Al oído

Hay una persona con un cuerpo extraño. No es que tenga nada incrustado, como un trozo de metralla o una bala perdida de una guerra, sino que faltó un poco del ungüento especial que entrelaza las sensaciones externas a las internas, el mínimo de carantoñas necesarias para que el cuerpo sepa que está ligado a la persona que contiene, ese hombre o mujer que se van construyendo, que es uno con su cuerpo, su carta de presentación más inmediata.
Se quedaron ambos, interior y exterior, así como extrañados uno del otro, sin acabar de acoger los goces y las miserias del otro. Sin acabar de hacerlos causa común. 
Llegaba la noche y dejaba reposando al cuerpo en la cama, tanto se le cansaba el pobre.
Mientras fue pequeño se acostaba a su lado. Le contaba historias al oído que al despertar recordaba como un sueño.  Otras veces era el cuerpo el que cogía la delantera poniéndolo patas arriba con sus urgencias. No se llevaron mal, especialmente a la hora de la comida.  Ahí si se podía decir que estaban compenetrados. En eso y en los sentidos de la vista y el oído. La música hablaba su mismo lenguaje y la vista le mostraba un mundo tan exuberante que vivía para retener cada pequeño detalle con el que tropezaba.
Mirándolo con detenimiento no era fácil distinguir si era su vista, su yo interior o si ambos a la vez, los que quedaban atrapados por cada brillo de la luz, cada forma, su relación con otros objetos, las sombras... Tal abundancia en un rincón, en una pequeña porción de todo lo que entraba en su campo de visión, que podría decirse que era la personificación de la sentencia: los árboles impiden ver el bosque.
Se fue haciendo mayor. Algunas noches dejaba a su cuerpo acostado y se sentaba muy silencioso detrás de sus padres, mientras veían alguna película.  Las noches templadas se asomanba al balcón para ver las estrellas intentando definir lo que era el Tiempo. 
En verano podía seguir el vuelo de los mosquitos pero no podía impedir que picaran a su cuerpo durmiente.
Las noches de insomnio hablaba con las puertas intentando que los picaportes no le sacaran los dientes o que la cama no se encogiera de un respingo al percibir su presencia casi espectral. 
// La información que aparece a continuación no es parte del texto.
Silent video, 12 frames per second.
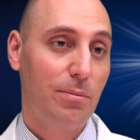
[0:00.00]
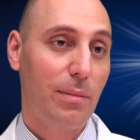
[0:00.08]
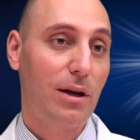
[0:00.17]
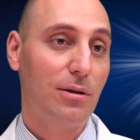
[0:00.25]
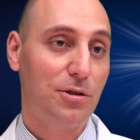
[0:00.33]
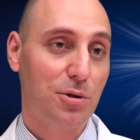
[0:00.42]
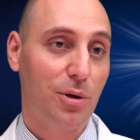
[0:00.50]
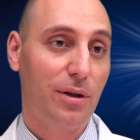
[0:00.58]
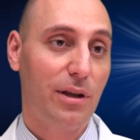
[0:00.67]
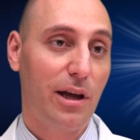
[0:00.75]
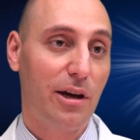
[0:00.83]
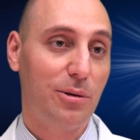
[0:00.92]
metal
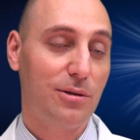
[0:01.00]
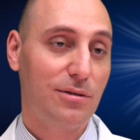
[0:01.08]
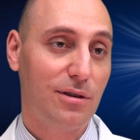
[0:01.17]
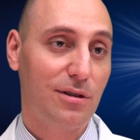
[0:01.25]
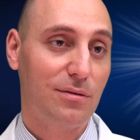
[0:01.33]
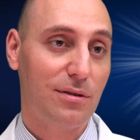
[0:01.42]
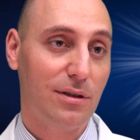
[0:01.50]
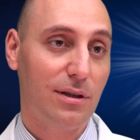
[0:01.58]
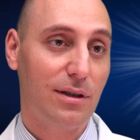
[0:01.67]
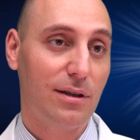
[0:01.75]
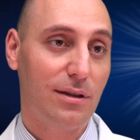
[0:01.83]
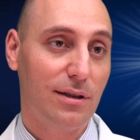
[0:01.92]
joint now instead of the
Durante la adolescencia ambos dos, persona y cuerpo, atravesaron periodos en los que parecían coincidir, pero eran puras carambolas en las que la alegría,  la tragedia, el caos exploratorio, la digestión de nuevas experiencias o las ansias de ser suficiente para casi todo, los cogían por sorpresa dejándolos a su merced. Se conocieron mejor, pero a veces se ninguneaban negándose a reconocer la importancia de su adversario. Tenían en común ese deje de orgullo que tanto complica la existencia. A uno lo asistía la Vida y su afán de supervivencia con todos los recursos que durante siglos lleva acumulados. Al otro el discurso dominante, ese que para potenciar una visión menos reduccionista de la vida sólo valoraba lo que se escapaba a los instintos, dejándolos como exentos de toda humanidad.
Dicen que ayer su cuerpo se quiso ir a la cama. Se desvistió despacio, dobló con cuidado a su viejo compañero y lo dejó sobre la silla. Deseó ser joven otra vez y se puso los zapatos de cordones, el traje de las bodas, la corbata de rayas. Se afeitó, perfumó, se peinó con cuidado. Fue a bailar y cantar hasta bien entrada la noche.
Volvió un poco piripi  y chocó contra la puerta.
Su yo se levantó temprano esa mañana,  hizo café medio sonámbulo y preparó la ropa antes de ducharse. Cuando fue a por su cuerpo tenía enredadas otras piernas. Fue ascendiendo la vista lentamente. No tenía costumbre de ver las cosas por entero. Su cuerpo yacía allí con otro. Se veían los dos tan plácidamente dormidos, tan acoplados, que se puso a susurrarles historias de amor en el oído.